The experiment opens the door for electronics that can plug into plants. Living tissues are known to be conductive – with living slime moulds already finding their way into gadgets – and plants are no exception. Propositions dreamed up by scientists include photosynthesis-powered fuel cells and crops that keep tabs on their own physiological properties.
But first, the Linköping team had to figure out whether it was even possible to weave electronics into the flesh of a plant – and they struggled to find a suitable conductive material. It had to be water-soluble, with decent electrical conductivity, and be able to travel through a plant’s vascular system and form wires. Many materials that the researchers tried turned out to be toxic for the rose, clogging up at the opening of the stem or failing to stick to the inner surface of the plant’s veins – the xylem.
Finally, they found one that worked. PEDOT, or poly(3,4-ethylenedioxythiophene), is a classical conducting polymer used in traditional electronics. The researchers soaked a garden rose, with its roots and leaves removed, in a solution of PEDOT. Over the course of a couple of days, the polymer was taken up by the plant’s network of xylem and then solidified inside it as a gel. When they peeled away the outer bark and tissue at the bottom of the stem, the researchers could see slender dark wires winding through the rose.
Eleni Stavrinidou, a postdoctoral researcher who did much of the work, went to show Berggren. “When Eleni showed me these beautiful microscope pictures, we understood immediately: we could make circuits out of this,” Berggren says. “The performance, the shape of the wires, were just outstanding, unbelievable.”

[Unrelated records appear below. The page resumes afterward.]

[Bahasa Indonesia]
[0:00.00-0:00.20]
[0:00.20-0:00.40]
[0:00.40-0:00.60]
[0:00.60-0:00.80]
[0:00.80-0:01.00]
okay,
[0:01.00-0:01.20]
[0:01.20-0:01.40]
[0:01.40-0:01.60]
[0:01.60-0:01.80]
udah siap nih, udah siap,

The team used the xylem wires to make a transistor – a basic building block of computing and electronics. They tacked gold electrodes and probes along the length of the plant, then connected it to an external resistor and ran a current through it.
In a second experiment, they flushed PEDOT into the rose’s leaves, forcing the polymer into its pores using a basic pressure chamber. When they ran a current across the leaf, they saw its colours changing faintly in response to the voltage.

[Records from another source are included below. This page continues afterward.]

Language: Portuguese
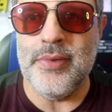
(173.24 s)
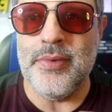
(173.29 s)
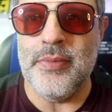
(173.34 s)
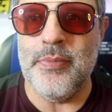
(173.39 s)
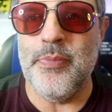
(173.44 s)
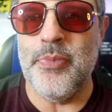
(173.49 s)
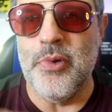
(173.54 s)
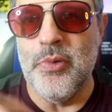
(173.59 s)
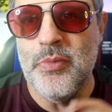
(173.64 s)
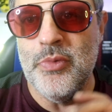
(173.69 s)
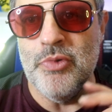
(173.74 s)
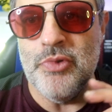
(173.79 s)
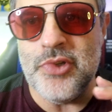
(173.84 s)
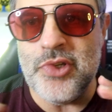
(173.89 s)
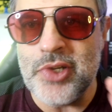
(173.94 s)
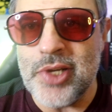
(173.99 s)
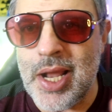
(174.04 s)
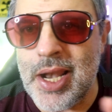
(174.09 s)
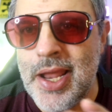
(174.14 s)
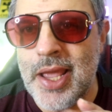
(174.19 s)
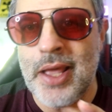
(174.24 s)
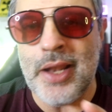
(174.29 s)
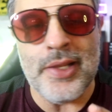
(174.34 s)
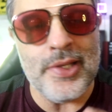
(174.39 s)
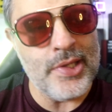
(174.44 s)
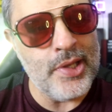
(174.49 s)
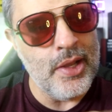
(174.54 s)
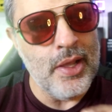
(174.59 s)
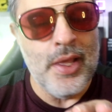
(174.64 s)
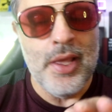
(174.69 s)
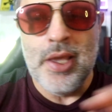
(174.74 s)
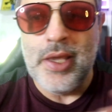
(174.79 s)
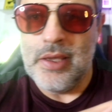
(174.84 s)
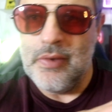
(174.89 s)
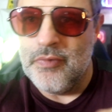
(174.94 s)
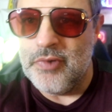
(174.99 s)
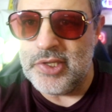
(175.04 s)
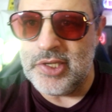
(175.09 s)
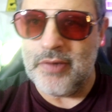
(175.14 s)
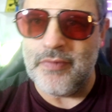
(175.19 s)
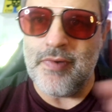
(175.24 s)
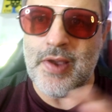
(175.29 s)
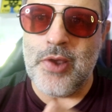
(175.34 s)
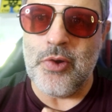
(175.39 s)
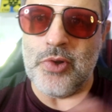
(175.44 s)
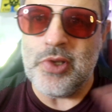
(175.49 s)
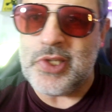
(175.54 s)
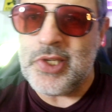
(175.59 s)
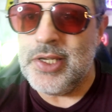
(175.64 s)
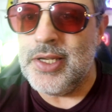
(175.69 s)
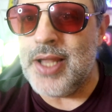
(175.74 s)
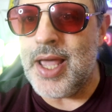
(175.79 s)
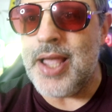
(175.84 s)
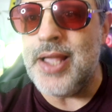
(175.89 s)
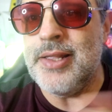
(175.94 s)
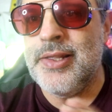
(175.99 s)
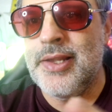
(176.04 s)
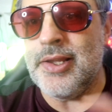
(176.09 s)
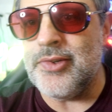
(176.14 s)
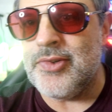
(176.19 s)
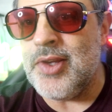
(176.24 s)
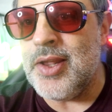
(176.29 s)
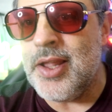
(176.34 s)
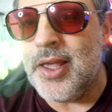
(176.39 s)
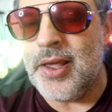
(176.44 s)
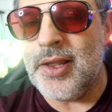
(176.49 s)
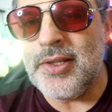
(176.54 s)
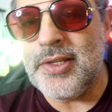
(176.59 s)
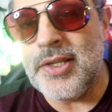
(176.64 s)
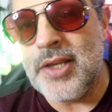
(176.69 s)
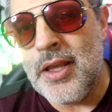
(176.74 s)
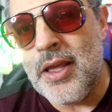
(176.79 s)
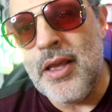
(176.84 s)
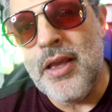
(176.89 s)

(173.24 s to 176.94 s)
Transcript: para o multijanelas, que você vai oscilar entre as janelas,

The Linköping group aren’t the first to try plugging into plant life. In 2012, a team at Disney Research led by Ivan Poupyrev linked orchids with a sensing technology that could measure how electricity moved through the plant. Their project, nicknamed Botanicus Interacticus, allowed the scientists to track and visualise the movements of a human hand along the plant’s body. At Massachusetts Institute of Technology, chemical engineer Michael Strano has created “Iron Man” plants with photosynthesis-boosting nanomachines buried deep inside their chloroplasts.
Although the research on the electronic rose takes several important first steps towards transforming plants into electronics, Strano cautions that this isn’t a perfect example of a living circuit. The stem and leaves were severed for the experiment: “both systems,” he says, “are quite dead.”
But he does see promise in these new bioelectronics. Existing devices are made from petroleum-derived plastics and use rare earth metals. Devices like the one from the Linköping lab don’t have these problems. “That is a step in the right direction for sustainable technology,” Strano says.
Berggren and his colleagues are interested in building botanical circuits that let them sense and record changing hormone levels in plants. They imagine future systems that might be able to nudge a plant’s physiological properties in the desired direction, serving as an alternative to genetic modification.
They also think that their biological circuitry could be useful for the paper industry, allowing them to exert more control over growing trees. It was the lab’s interest in trees that led them to experiment on garden roses, with the flower’s bark and root system making it a useful miniature model.
The electronic rose is “yet another wonderful development in the field of living technologies – hybrids of wetware and hardware”, says Andrew Adamatzky, a professor of unconventional computing at the Bristol Robotics Laboratory in the UK, who has experimented in the past with applying voltage to lettuce seedlings.
Adamatzky says this work opens the door to a weird new world: “In the very distant future – neither ourselves nor our kids will see this – we can grow vegetable computers in our gardens.”